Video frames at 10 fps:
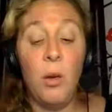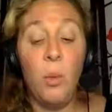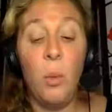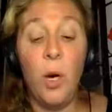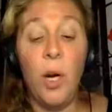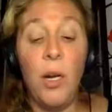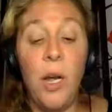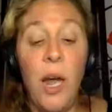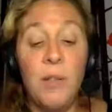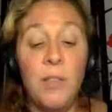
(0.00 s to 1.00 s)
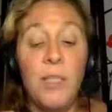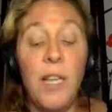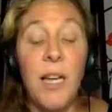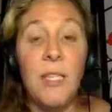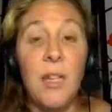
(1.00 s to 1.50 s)
We're going to have
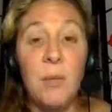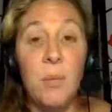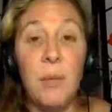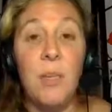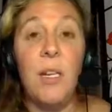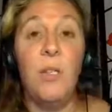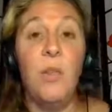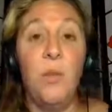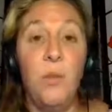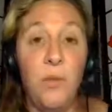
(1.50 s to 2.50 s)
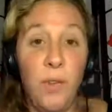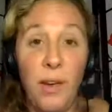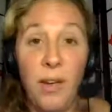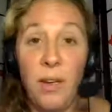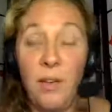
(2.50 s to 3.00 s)
less ability to
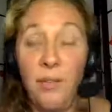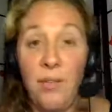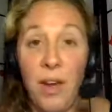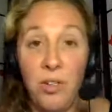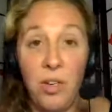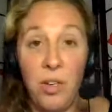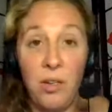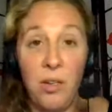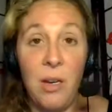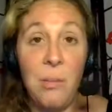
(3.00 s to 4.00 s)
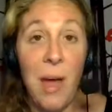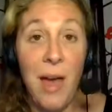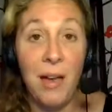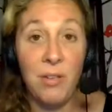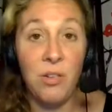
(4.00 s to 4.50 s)
fight infection and
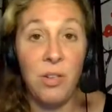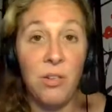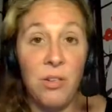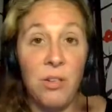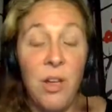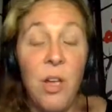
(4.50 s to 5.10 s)
pathogens.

——

Exercise
All entries must be output unchanged, with every picture omitted.

Finished exercise
Video frames at 10 fps:
(0.00 s to 1.00 s)
(1.00 s to 1.50 s)
We're going to have
(1.50 s to 2.50 s)
(2.50 s to 3.00 s)
less ability to
(3.00 s to 4.00 s)
(4.00 s to 4.50 s)
fight infection and
(4.50 s to 5.10 s)
pathogens.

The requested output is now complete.